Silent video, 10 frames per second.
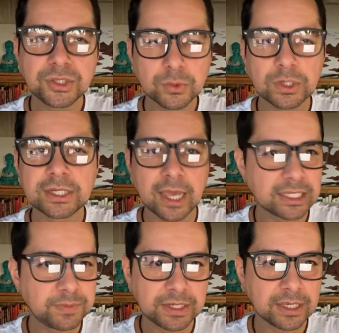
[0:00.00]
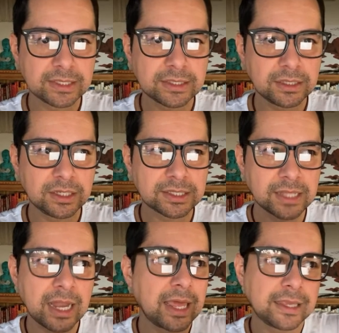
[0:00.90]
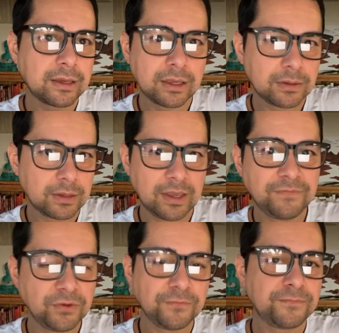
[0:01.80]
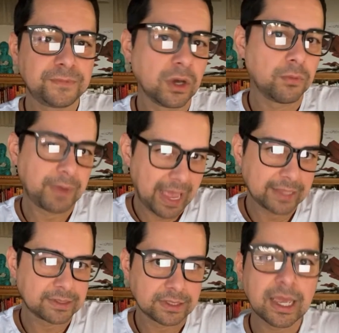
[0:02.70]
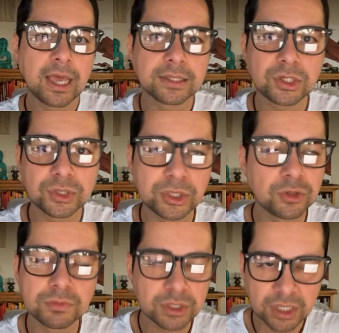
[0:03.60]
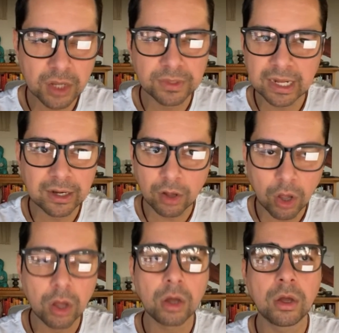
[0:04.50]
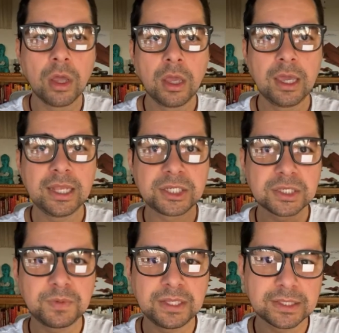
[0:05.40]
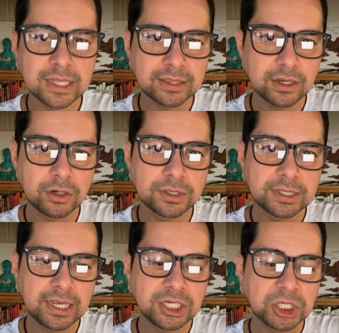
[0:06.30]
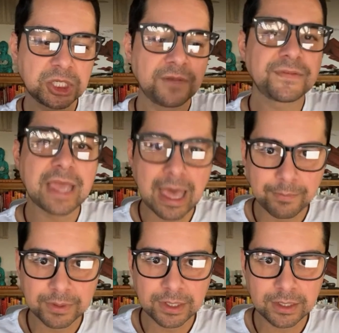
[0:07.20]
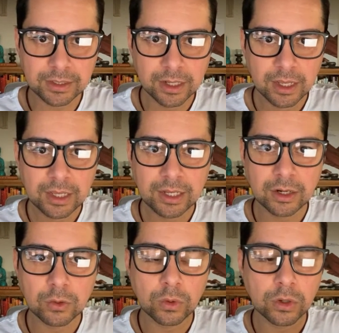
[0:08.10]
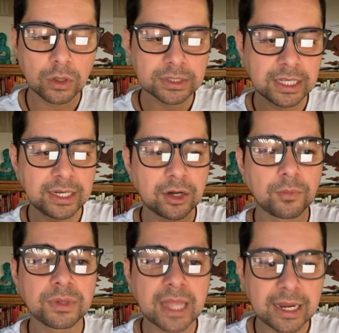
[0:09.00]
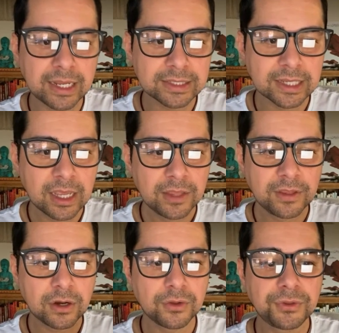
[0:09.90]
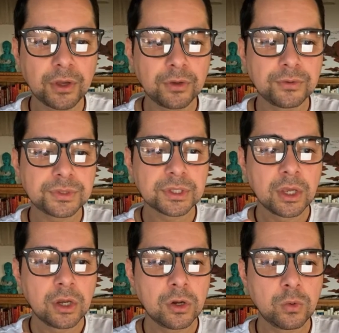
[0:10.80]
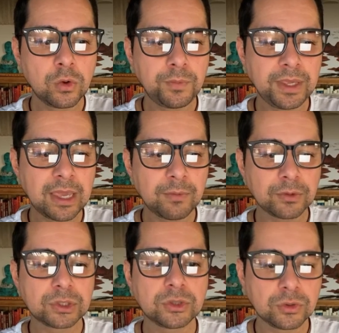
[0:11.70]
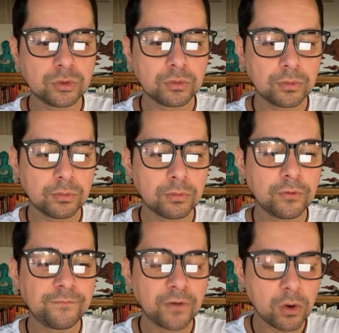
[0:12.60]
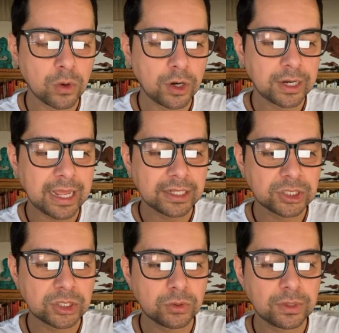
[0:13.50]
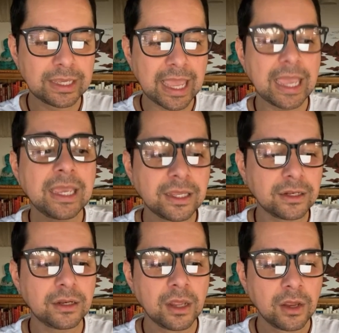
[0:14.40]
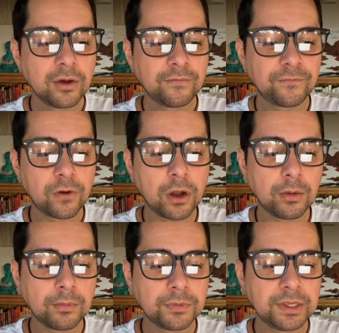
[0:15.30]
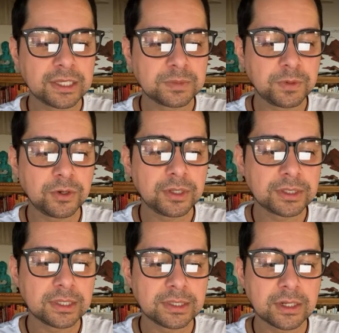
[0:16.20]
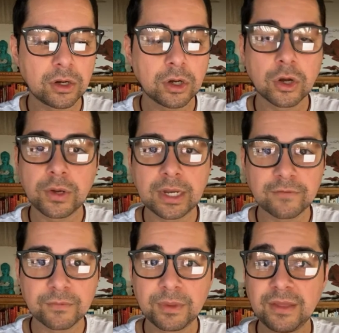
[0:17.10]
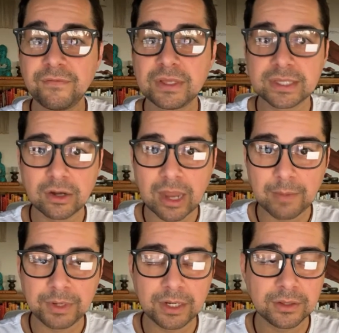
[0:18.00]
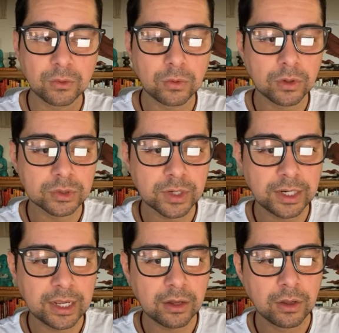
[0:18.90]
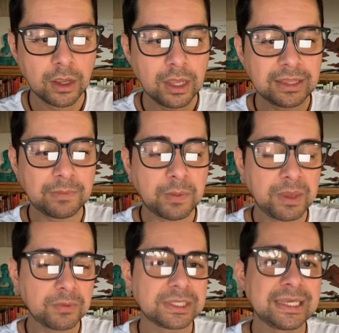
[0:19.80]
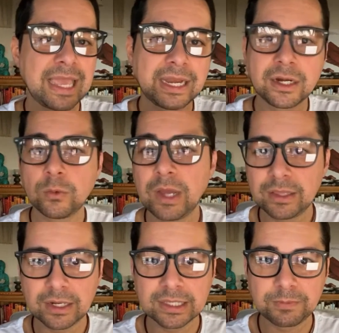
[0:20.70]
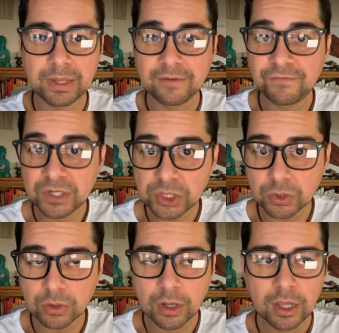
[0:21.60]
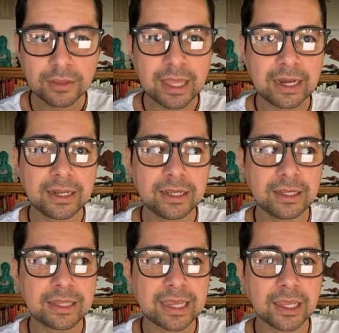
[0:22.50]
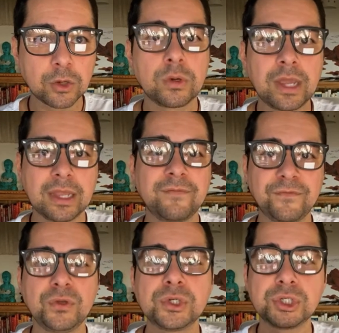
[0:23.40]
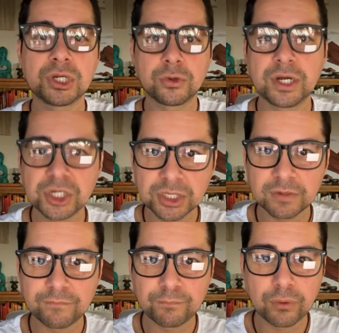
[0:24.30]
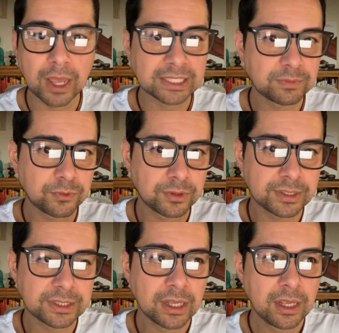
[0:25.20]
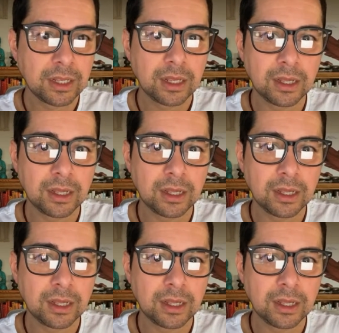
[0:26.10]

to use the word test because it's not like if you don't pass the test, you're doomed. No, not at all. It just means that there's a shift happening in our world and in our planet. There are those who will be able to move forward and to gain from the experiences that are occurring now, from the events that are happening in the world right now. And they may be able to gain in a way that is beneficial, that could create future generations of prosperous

---

Task goal →
If a picture appears in the data, omit it; transcribe all the rest exactly.

Problem solution →
Silent video, 10 frames per second.
[0:00.00]
[0:00.90]
[0:01.80]
[0:02.70]
[0:03.60]
[0:04.50]
[0:05.40]
[0:06.30]
[0:07.20]
[0:08.10]
[0:09.00]
[0:09.90]
[0:10.80]
[0:11.70]
[0:12.60]
[0:13.50]
[0:14.40]
[0:15.30]
[0:16.20]
[0:17.10]
[0:18.00]
[0:18.90]
[0:19.80]
[0:20.70]
[0:21.60]
[0:22.50]
[0:23.40]
[0:24.30]
[0:25.20]
[0:26.10]

to use the word test because it's not like if you don't pass the test, you're doomed. No, not at all. It just means that there's a shift happening in our world and in our planet. There are those who will be able to move forward and to gain from the experiences that are occurring now, from the events that are happening in the world right now. And they may be able to gain in a way that is beneficial, that could create future generations of prosperous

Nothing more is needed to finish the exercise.